La répression des supporters est désormais monnaie  courante dans les installations sportives, devenues des espaces d’expression politique, des poches de résistance contre l’impunité.  Les appels à faire la lumière sur le meurtre du jeune Omar Laâbidi se multiplient. Tandis que les policiers répondent à coups de matraques.

Campagne massive d’arrestations

Lors d’une conférence de presse organisée par le ministère de l’Intérieur le 10 mai, le général Lotfi Mansour, directeur des forces de l’ordre du Grand Tunis, a déclaré que son département est «attaché à la réussite des saisons sportives», appelant à rompre avec l’approche sécuritaire dans le traitement des dépassements et de la violence.
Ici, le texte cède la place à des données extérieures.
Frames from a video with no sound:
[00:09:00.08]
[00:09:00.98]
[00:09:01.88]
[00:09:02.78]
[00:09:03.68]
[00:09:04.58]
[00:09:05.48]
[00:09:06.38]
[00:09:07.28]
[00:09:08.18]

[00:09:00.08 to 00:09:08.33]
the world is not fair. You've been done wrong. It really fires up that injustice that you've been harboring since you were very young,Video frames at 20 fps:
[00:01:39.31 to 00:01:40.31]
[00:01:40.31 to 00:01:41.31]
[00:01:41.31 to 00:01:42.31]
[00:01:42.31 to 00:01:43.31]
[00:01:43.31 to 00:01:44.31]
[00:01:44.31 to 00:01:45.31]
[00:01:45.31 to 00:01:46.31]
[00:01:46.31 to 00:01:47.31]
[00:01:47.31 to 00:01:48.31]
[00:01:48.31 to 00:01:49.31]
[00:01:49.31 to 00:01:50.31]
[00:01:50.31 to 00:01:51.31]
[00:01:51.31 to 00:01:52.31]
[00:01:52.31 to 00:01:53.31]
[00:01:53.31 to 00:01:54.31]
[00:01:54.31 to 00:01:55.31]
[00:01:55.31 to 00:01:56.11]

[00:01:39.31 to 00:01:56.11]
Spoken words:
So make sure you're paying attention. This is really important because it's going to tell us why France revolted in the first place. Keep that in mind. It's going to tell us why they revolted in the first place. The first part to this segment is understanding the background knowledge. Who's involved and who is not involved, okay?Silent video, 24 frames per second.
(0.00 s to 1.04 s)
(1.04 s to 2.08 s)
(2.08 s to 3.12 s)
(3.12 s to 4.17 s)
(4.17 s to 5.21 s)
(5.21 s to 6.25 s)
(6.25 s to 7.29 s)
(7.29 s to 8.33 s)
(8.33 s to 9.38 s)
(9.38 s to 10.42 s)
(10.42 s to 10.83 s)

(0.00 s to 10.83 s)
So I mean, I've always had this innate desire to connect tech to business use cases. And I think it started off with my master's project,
Mais le responsable est contredit par les faits. Les groupes de supporters ont été la cible de moult arrestations et procès.  Deux jeunes supporters du Club Africain (CA) accusés d’avoir agressé un policier ont été condamnés en première instance à huit mois de prison. Dans le même contexte, pas moins de 40 supporters de l’équipe de Bab Jedid ont été interpellés par les forces de sécurité. Et à l’issue de la dernière audience du procès de l’affaire Omar Laâbidi, le 31 mars 2022, treize supporters ont été arrêtés.